Борис со зловещим каким-то весельем взглянул на брата и, ловя его взгляд, бросил ему как бы на ходу:
— Ах, философ! Чем это тебе современность насолила? Старину из сундуков вытаскиваешь. А насчет запулил — это ты запулил… Да… Выпулил…
Взгляд его был тяжел, и, видимо, трудно было Борису и говорить и смотреть в глаза брата. Это заметила Ра, и смех опять стал душить ее, опять она зашлась в хохоте, как ребенок заходится в плаче, смущая Бориса, будто бы вот-вот могла она сквозь хохот сказать про поцелуй на лестнице, как это часто бывает со смешливыми людьми, которым все на свете трын-трава, лишь бы посмеяться. Страх был в его глазах, и говорил он не находчиво, как обычно, а тупо и словно со скрежетом.

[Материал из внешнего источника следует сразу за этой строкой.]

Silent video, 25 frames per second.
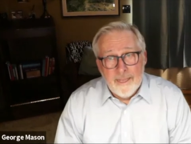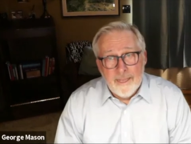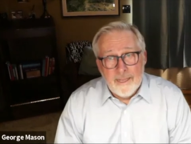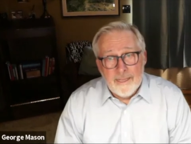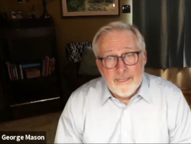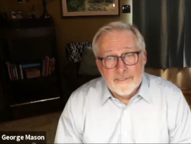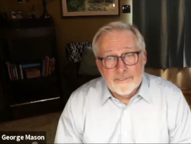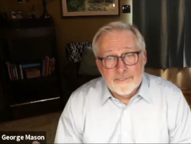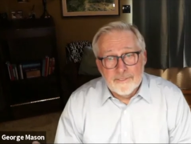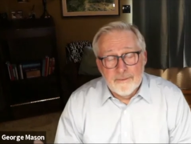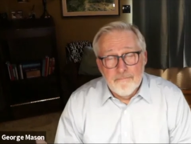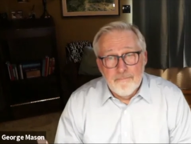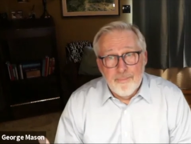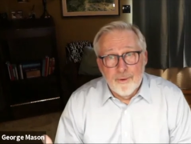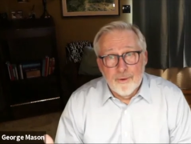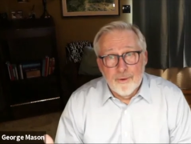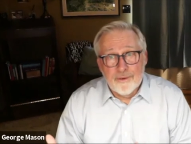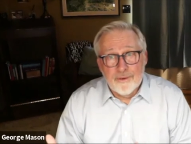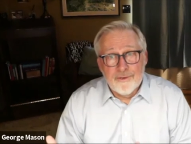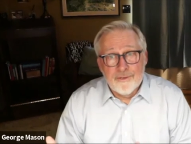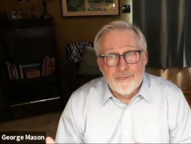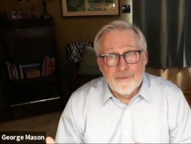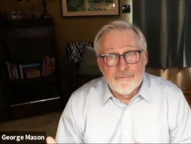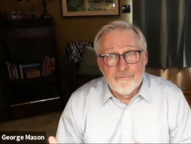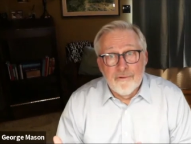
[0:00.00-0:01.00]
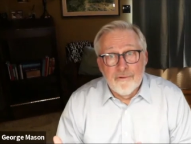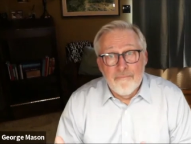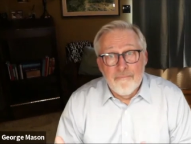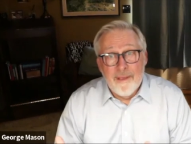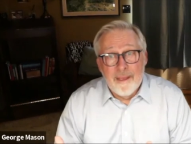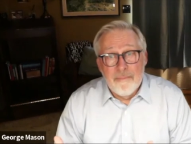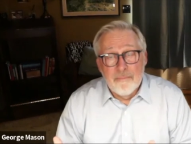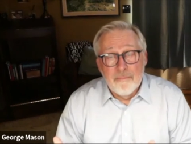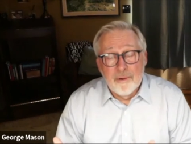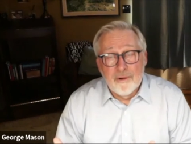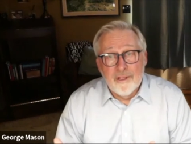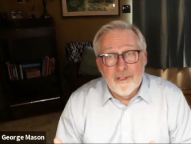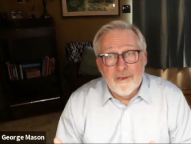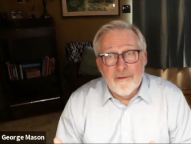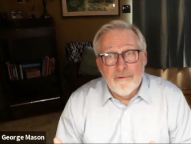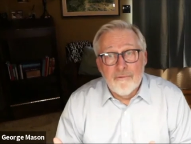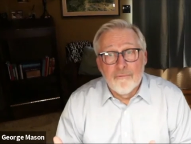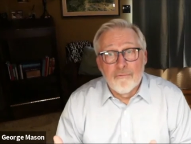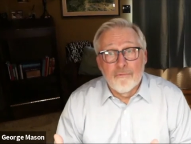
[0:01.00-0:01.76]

it's important to remember it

— Давай-ка лучше, — продолжал Борис, косясь на хохочущую Ра, — выпьем за твою красавицу.
А ей смешно было вспомнить живот Бориса, мягкую его выпуклость, смешно и на себя взглянуть было со стороны, и она смеялась, спасаясь нервозным весельем от всяких раздумий, зная, что она нравится Борису, что красива и что ей тоже нравятся Феденька и Борис, Пуша и Нина Николаевна, все они очень хорошие люди, в свою очередь которым нравится и она…

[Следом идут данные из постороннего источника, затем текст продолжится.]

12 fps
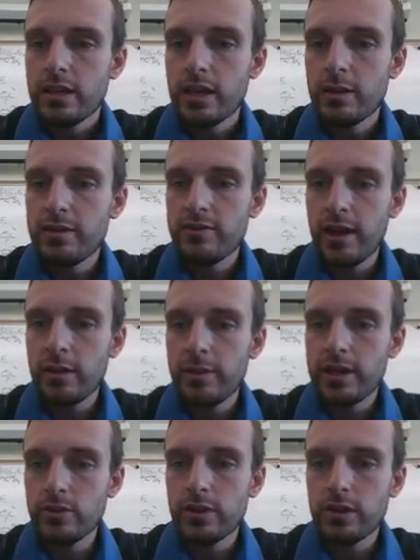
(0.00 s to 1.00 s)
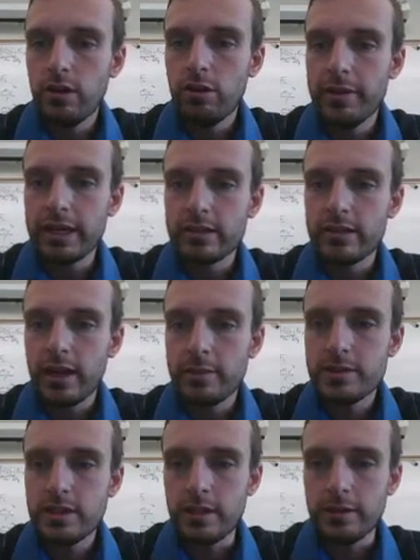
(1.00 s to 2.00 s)
can be found by doing omega
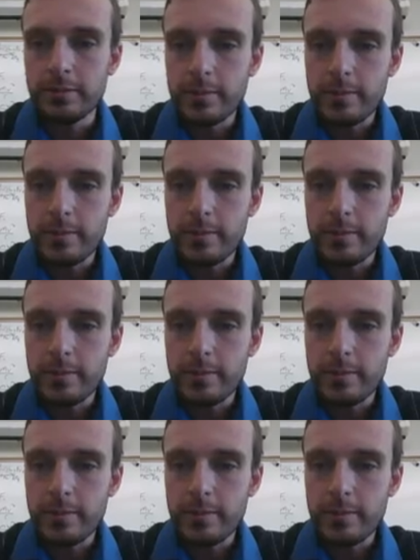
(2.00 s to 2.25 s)
times t.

Феденька вдруг сказал ни с того ни с сего:
— Черт побери! Как иногда хочется иметь собственную лошадь, собственный дом и конюшенку, овсом кормить лошадь, баловать ее, чтоб она ходила за тобой, как знаменитый Карагез за Казбичем. Но ничего этого никогда не будет. Вот что обидно! Никогда не будет. Вот и тоска как будто беспричинная… А причина есть! Primus motor!
Он и всегда-то в отличие от старшего брата бывал непредсказуем, мог вдруг засмеяться, когда не смешно, сморозив какую-нибудь глупость с унылым видом. А в последнее время странности его поведения стали особенно заметны… Лошадь ему вдруг захотелось! Предлагают выпить за его жену-красавицу, а он про конюшню… Ах, Федя, Федя, подумал про него Борис, не знаешь ты своего счастья…
— Ты мне ответь на такой вопрос: ты хоть счастлив? — спрашивал его Борис.
— Я не женщина, — отвечал Феденька, — чтобы о счастье мечтать. Мужское дело готовить почву для счастья других, а в основном — женщин. Это они бывают счастливы или несчастливы.
— Как же ты это делаешь?
— Что?
— Почву как готовишь?
— А никак! Живу безвредно. Во всяком случае, стараюсь, — отвечал он, и взгляд его при этом бывал безумноватым, словно он резал правду-матку в глаза какому-нибудь высокому начальству, перебарывая в себе страх. — Ведь я как рассуждаю: мои глаза, уши, нос — все это моя пуповина, с ее помощью всасываю я в себя соки живой жизни. Все это та связующая меня с матерью-землей нить, которую если оборвать, то и жизнь оборвется. А мы, как бабочки, живем несколько жизней. Первая — это с пуповиной матери, а потом животом своим, а дальше, когда духовный опыт накоплен, другая пуповина, то есть третья жизнь привязывает тебя к земле, — она-то как раз и есть мои чувства, все то, что меня делает мною, а не кем-нибудь другим. Эта третья жизнь — жизнь чувства. Одна — утробная, другая — земная, а третья — духовная… Разве мало?! О каком еще счастье мечтать?!